**Exercise**
No pictures, please: print exactly the lines from the one that contains "[00:06:41.34]" through the last line of the listing.
(Beginning of Dataset excerpts)
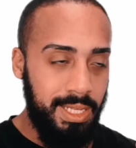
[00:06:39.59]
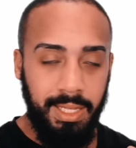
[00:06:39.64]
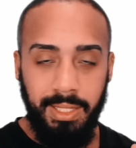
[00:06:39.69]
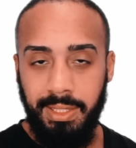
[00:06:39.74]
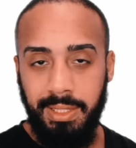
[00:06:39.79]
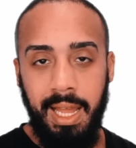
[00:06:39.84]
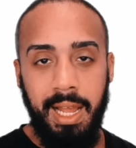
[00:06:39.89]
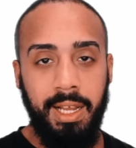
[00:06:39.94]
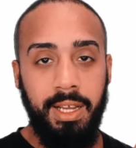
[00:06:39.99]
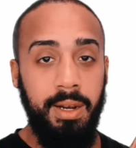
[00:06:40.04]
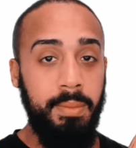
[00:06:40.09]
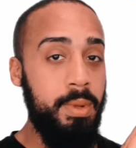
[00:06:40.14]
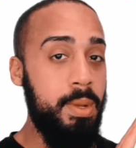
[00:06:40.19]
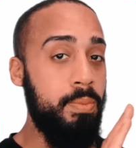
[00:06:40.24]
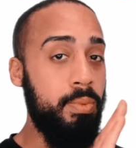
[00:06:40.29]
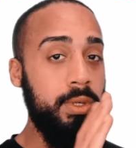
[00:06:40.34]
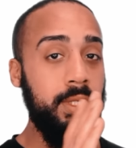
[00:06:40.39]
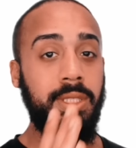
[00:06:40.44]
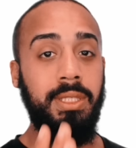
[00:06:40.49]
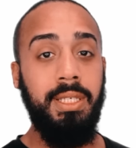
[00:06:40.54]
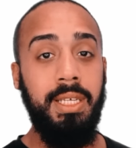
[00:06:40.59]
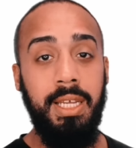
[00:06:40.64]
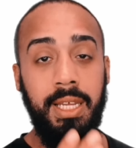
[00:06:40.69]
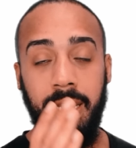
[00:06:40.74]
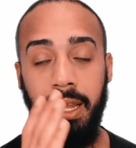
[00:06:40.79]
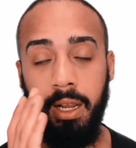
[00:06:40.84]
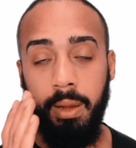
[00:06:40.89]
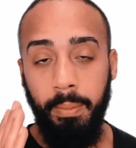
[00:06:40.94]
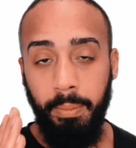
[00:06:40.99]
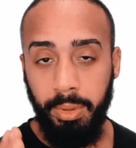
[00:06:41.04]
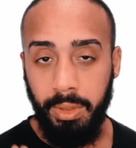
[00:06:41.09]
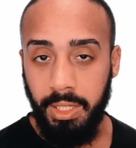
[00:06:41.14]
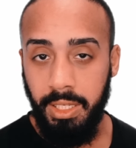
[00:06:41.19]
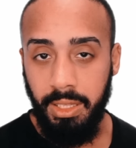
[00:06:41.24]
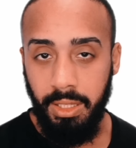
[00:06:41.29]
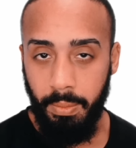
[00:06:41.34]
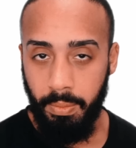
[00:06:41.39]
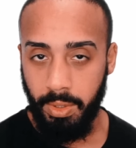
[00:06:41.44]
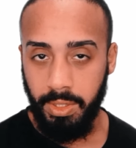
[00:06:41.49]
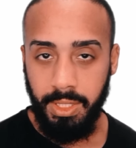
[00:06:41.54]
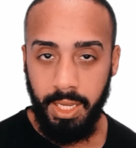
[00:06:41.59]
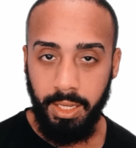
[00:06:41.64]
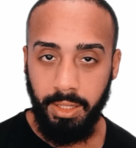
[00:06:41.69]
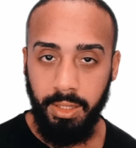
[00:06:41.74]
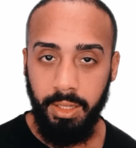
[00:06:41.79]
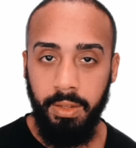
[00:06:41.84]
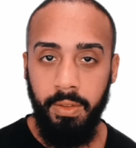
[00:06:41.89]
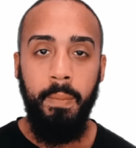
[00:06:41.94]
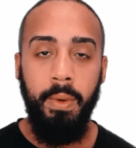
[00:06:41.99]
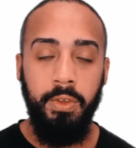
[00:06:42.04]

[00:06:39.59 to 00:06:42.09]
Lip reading: It's not going to be pristine and completely protected,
(End of Dataset excerpts)
**Solution**
[00:06:41.34]
[00:06:41.39]
[00:06:41.44]
[00:06:41.49]
[00:06:41.54]
[00:06:41.59]
[00:06:41.64]
[00:06:41.69]
[00:06:41.74]
[00:06:41.79]
[00:06:41.84]
[00:06:41.89]
[00:06:41.94]
[00:06:41.99]
[00:06:42.04]

[00:06:39.59 to 00:06:42.09]
Lip reading: It's not going to be pristine and completely protected,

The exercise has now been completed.